‘I just wanted—’

‘I don’t care what you want,’ said Leo Berenger. ‘First you tried to destroy my family. Now you’ve destroyed my son. Isn’t that enough?’

Horrified, Liza watched the tears streaming down his face. ‘But—’

‘You killed him as surely as if you’d pulled the trigger yourself.’ Leo Berenger’s voice was barely above a whisper. ‘So just go.’

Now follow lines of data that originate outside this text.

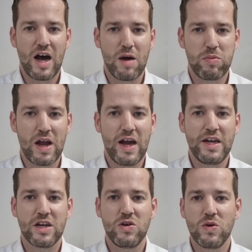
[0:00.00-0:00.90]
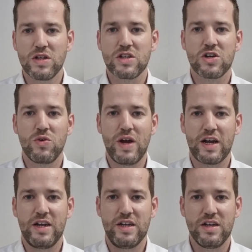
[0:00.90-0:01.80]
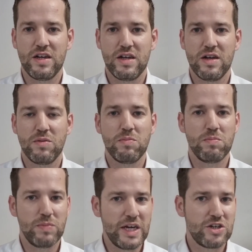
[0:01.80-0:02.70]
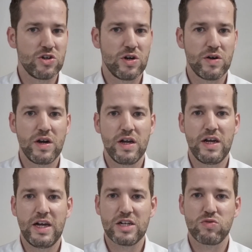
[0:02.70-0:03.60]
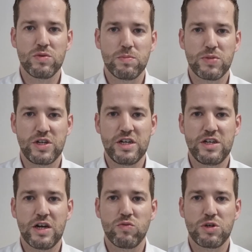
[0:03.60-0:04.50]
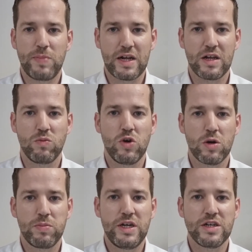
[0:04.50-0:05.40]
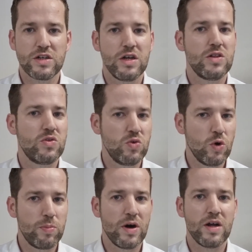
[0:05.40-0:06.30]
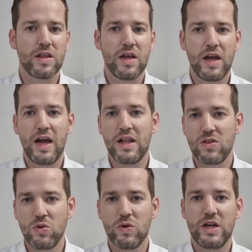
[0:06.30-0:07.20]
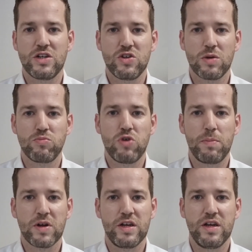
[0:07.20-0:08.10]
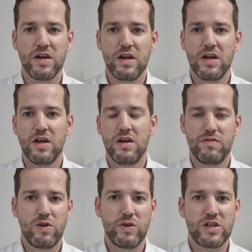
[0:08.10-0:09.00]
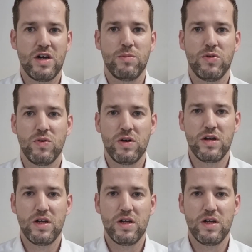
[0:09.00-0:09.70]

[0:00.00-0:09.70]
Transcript: Apply the coolant correctly. Make sure its positioning respecting workpiece, toolpath and tool is done properly. For example,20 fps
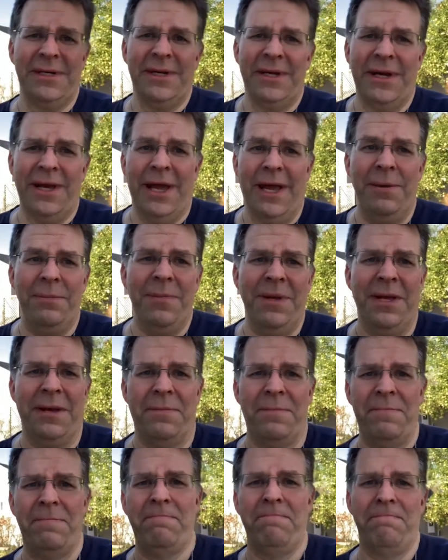and me
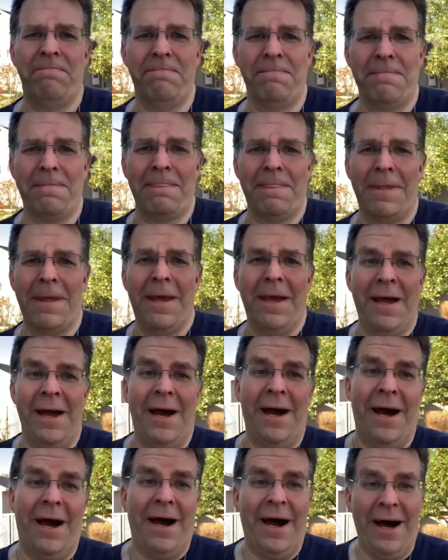
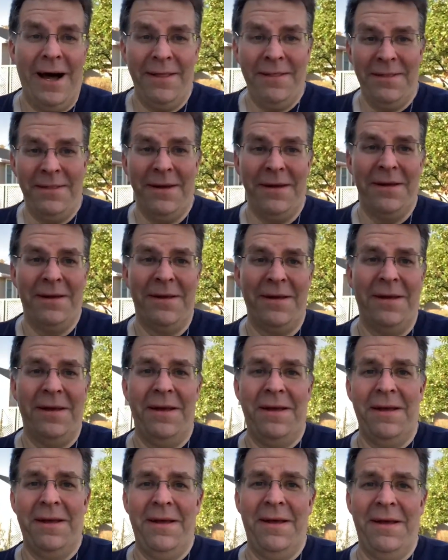on
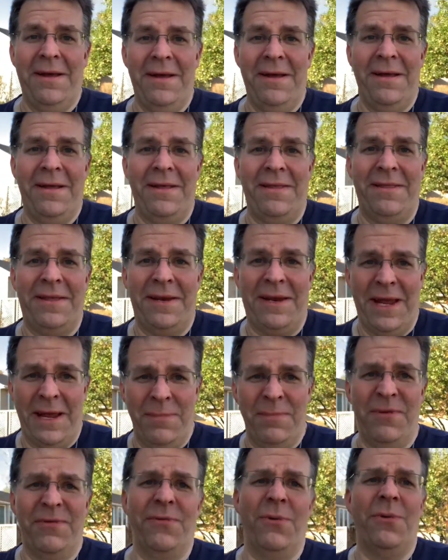the day
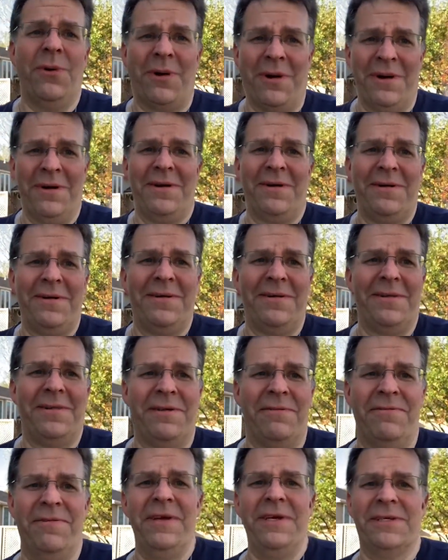before the
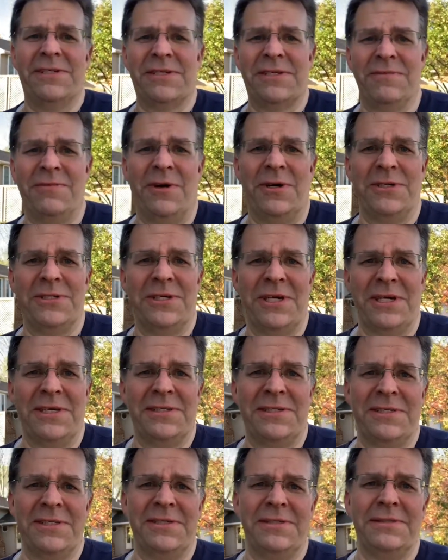Feast of All Saints
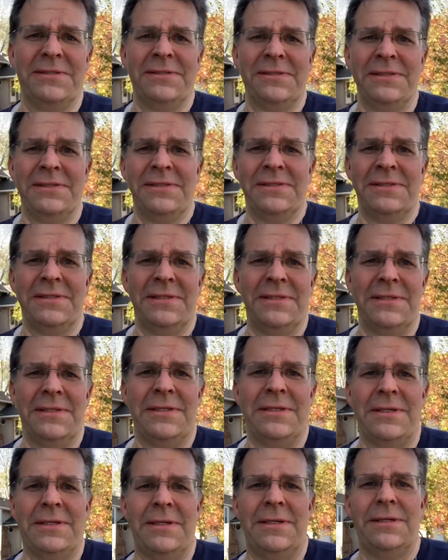
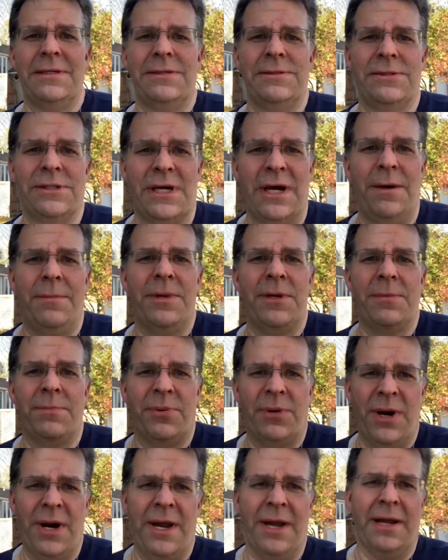to come and to
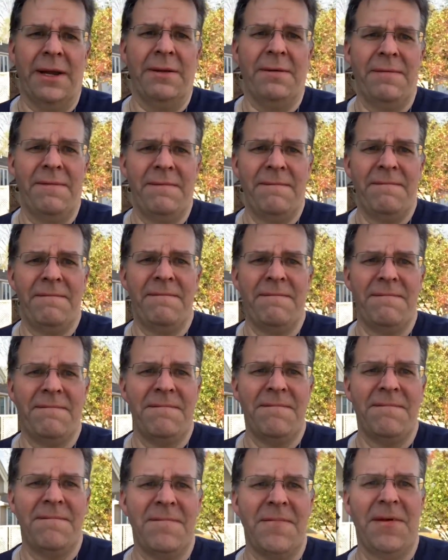pray
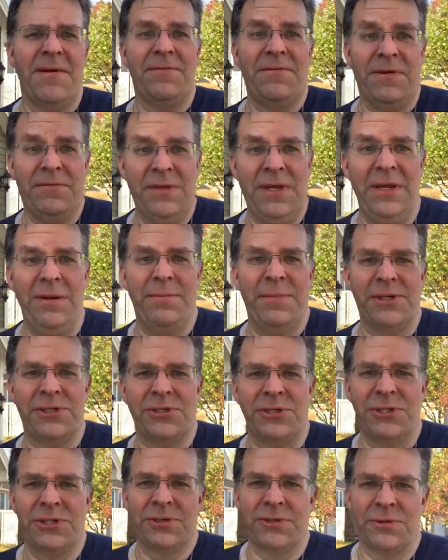15 Mysteries
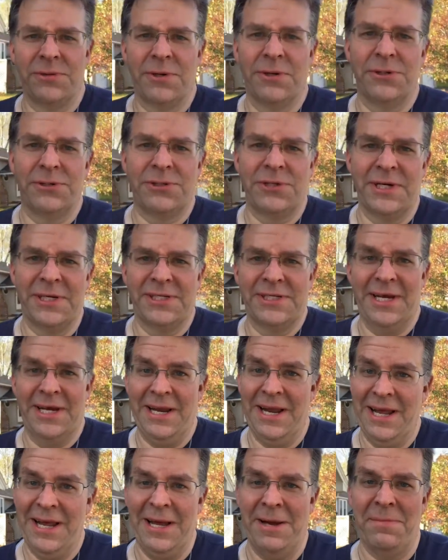of the Rosary, 10
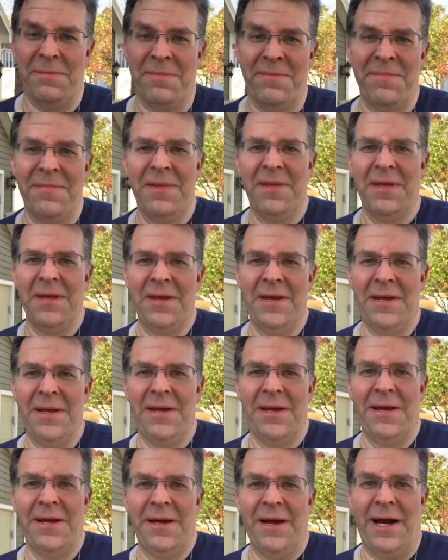a.m.,
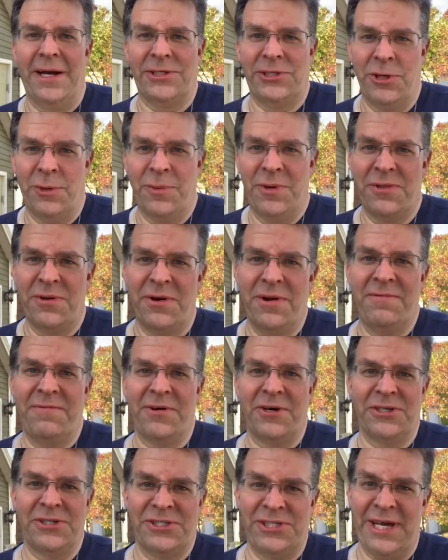October
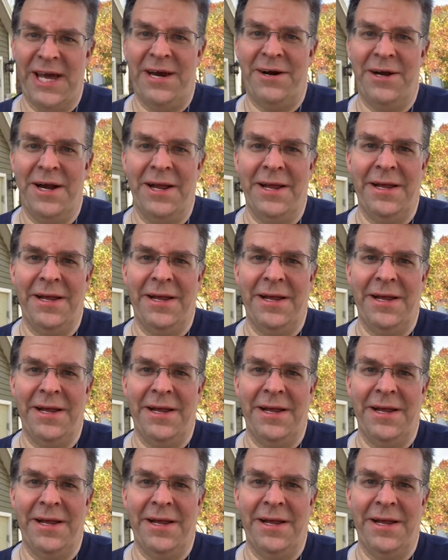31st, Saturday.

That night, as Claire wept in his arms, Patrick tried to imagine how he would feel if she were to die. To be literally here one moment and gone the next.

She was good and kind, humorous and intelligent, hardworking and successful. She was liked by everyone because there was nothing about Claire Berenger for anyone to dislike. If she were to disappear from his life he would miss her, of course he would.

Feeling horribly disloyal, Patrick stroked her shining hair and tried to imagine how he would feel if Dulcie died.

Frivolous Dulcie, who was wilful and tactless, scatty and impetuous, not in the least hardworking and an incurable meddler to boot. Plenty of people, in their time, had raised their eyebrows in amazement at the antics of Dulcie Ross.

But...

But she was also generous, wildly loyal to her friends, beautiful and wickedly funny. Dulcie may have been bored by him but he had never, ever been bored by her. Nor, for so much as a single moment, had he stopped loving her.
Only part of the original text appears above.